UK trustees must be part of any discussion surrounding the sale of a sponsor company if it is to succeed, White & Case has urged.

The law firm warned that “due consideration” must be paid to any concerns raised by the trustees of defined benefit (DB) funds, noting the increasing perception that a trustee board can “hinder” any deals.

In a report drafted with consultancy Barnett Waddingham, it said early engagement was “essential”, as were any meaningful discussions about how a transaction could improve the future prospects of both the company and the fund.

“If the investor is looking to make changes to the plan, it must carry out an open and transparent consultation, which should be a genuine consultation and not merely a fait accompli,” it added.

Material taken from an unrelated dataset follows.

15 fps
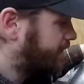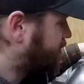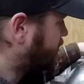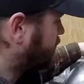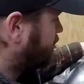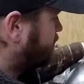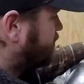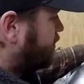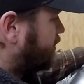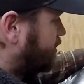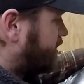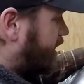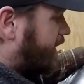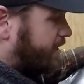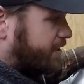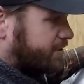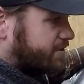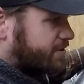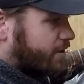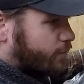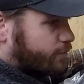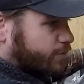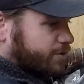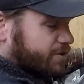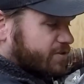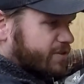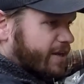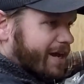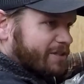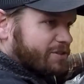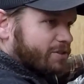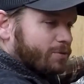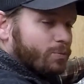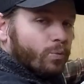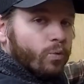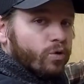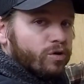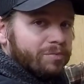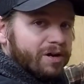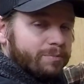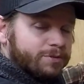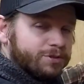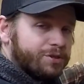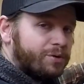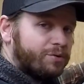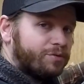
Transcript: so that the tank itself would just naturally warm up and try to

The report stressed the importance of the consultation process in light of a High Court case involving changes to the UK’s IBM pension scheme, which sought to close to future accrual but was challenged due to “reasonable expectations” that earlier restructurings would prevent its closure.

“It is important for an employer,” the report added, “to appreciate that the IBM case was fact-specific and that, by following the approach suggested above, an employer should not be afraid to push back in negotiations with trustees when the concept of ‘reasonable expectations’ is raised.”

Greater transparency is now required when companies bid for rivals, after a 2013 change that required any bid to include mention of the new owner’s intention for any DB fund associated with the firm.

The changes were proposed by the Takeover Panel in 2012.